Par exemple, bien des articles portant sur la fiscalité ont fait l'objet d'incessantes modifications, parfois deux par an, pendant plusieurs années de rang. Dans ce cas, comment le sujet de droit peut avoir la moindre visibilité sur son avenir? On commence à comprendre qu'en plus de limiter le Parlement au rôle de machine à pondre des textes peu applicables et peu appliqués, et donc à l'empêcher de contrôler l'exécution de la loi et l'action du Gouvernement, les mauvaises lois nous coûtent très cher. Et ce coût dépasse largement celui de la publication de nouvelles pages de JO: les sujets de droit se voient aujourd'hui contraints de développer une veille juridique et d'imaginer quelle interprétation pourrait faire un juge d'un alinéa limpide comme du fuel lourd. Pour plus d'informations sur ces enjeux, on se reportera au fameux rapport du Conseil d'État de 2003 sur la sécurité juridique.

À qui la faute?

À nous, qui ne prenons pas le recul suffisant devant les faits divers, qui nous imaginons que nous vivons une situation nouvelle, qui exige une loi nouvelle, quand bien souvent il n'en est rien. Aux médias, qui ne font le plus souvent rien pour nous sortir de cette ornière, pour qui nouveauté rime avec exclusivité, et donc ventes. Aux élus, qui ont parfois la faiblesse de chercher à se faire notre miroir, quand ils devraient nous représenter en prenant la responsabilité d'une absence de réaction lorsque celle-ci est inutile; et plus encore, à ceux qui tiennent à laisser leur nom au JO et faire ainsi preuve de leur activité et apparente efficacité.

La responsabilité est donc diffuse, mais aujourd'hui, il est urgent d'en revenir aux fondamentaux. Montesquieu, déjà frappé par l'accumulation législative, esquissait ce principe:

Il y a peu de relation de nos actions, qui sont en perpétuelle mutation, avec les lois fixes et immobiles. Les [lois les] plus désirables, ce sont les plus rares, simples et générales [...].

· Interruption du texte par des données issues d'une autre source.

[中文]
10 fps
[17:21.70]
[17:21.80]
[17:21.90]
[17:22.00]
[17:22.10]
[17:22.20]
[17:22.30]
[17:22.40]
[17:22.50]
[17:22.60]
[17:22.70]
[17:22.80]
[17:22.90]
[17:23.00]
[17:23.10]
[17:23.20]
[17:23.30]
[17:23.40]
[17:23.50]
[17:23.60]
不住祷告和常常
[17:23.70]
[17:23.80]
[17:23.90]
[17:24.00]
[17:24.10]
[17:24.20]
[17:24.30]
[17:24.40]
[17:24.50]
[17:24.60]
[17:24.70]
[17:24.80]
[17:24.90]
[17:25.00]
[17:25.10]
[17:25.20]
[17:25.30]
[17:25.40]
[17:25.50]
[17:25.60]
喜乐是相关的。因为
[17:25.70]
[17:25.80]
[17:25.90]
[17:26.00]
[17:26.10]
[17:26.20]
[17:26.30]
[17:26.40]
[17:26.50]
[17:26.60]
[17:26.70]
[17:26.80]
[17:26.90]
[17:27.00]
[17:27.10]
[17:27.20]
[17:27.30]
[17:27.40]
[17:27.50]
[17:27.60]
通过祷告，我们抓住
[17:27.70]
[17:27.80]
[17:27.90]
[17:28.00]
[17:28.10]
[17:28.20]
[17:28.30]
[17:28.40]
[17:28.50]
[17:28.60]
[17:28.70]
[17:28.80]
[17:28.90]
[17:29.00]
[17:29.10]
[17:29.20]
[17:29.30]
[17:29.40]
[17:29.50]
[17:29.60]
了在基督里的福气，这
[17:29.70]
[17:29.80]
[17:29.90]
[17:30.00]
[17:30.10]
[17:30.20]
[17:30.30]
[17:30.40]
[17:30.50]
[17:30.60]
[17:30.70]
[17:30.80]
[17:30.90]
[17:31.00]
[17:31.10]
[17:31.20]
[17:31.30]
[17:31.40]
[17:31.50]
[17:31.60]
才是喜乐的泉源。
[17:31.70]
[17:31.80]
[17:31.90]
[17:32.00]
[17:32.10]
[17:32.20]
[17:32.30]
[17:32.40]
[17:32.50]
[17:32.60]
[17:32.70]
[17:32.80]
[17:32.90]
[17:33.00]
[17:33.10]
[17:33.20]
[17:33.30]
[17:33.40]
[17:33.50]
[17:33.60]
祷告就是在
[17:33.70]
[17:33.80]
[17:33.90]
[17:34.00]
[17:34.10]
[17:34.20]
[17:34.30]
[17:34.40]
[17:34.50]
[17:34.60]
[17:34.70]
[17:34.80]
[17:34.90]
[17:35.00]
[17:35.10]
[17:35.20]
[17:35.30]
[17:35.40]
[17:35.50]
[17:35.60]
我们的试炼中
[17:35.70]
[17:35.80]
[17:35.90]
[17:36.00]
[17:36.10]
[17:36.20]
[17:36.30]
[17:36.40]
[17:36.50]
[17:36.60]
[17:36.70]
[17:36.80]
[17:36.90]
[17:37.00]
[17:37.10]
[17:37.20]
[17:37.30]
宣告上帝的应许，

Quitte à paraître un peu sec pour le législateur ne parvenant pas à mettre de côté sa vocation d'écrivain quand il légifère, il faut s'imposer la discipline que préconisait Portalis:

La loi permet, ordonne ou interdit.

Si l'on réduit le volume, il sera déjà plus simple de voir les interactions d'une nouvelle disposition avec son environnement légal ou réglementaire.

Un espoir: s'appuyer sur les expériences des citoyens pour restaurer la qualité de la loi

L'initiative de la Commission des Lois de l'Assemblée nationale peut faire espérer l'avènement d'une plus grande vigilance du législateur quant à la qualité de son œuvre, mais marque aussi une évolution intéressante: le citoyen est invité à assister ses représentants, à attirer leur vigilance sur des articles devenus désuets ou en contredisant d'autres. Le législateur admet qu'il n'a pas seul les moyens de résoudre ce problème, que des experts peuvent exister en dehors de ceux qu'il avait l'habitude d'entendre en commission, que les praticiens du droit peuvent être d'une aide précieuse.

Alors bien sûr, la réalisation peut paraître un peu frustre, un simple formulaire, alors qu'il pourrait y avoir matière à faire vivre une communauté de contributeurs grâce à un outil s'inspirant de ceux qu'utilisent les logiciels libres utilisent pour recenser et suivre les bugs et leur résolution, et ainsi s'économiser une partie du traitement des contributions (ce qui s'annonce ardu, vu le rapport signal/bruit des premières contributions), mais aussi stimuler la participation en donnant de la visibilité aux bonnes contributions ou encore organiser des campagnes de relecture collective. Mais le seuil psychologique est franchi. Et je ne doute pas que la forme suivra. Peut-être, qui sait, en s'appuyant sur la nouvelle version de Légifrance qui devrait arriver dans les mois qui viennent.

En attendant, si vous croisez des dispositions devenues inutiles, redondantes, obsolètes ou insuffisamment normatives, n'oubliez pas de le signaler à vos représentants.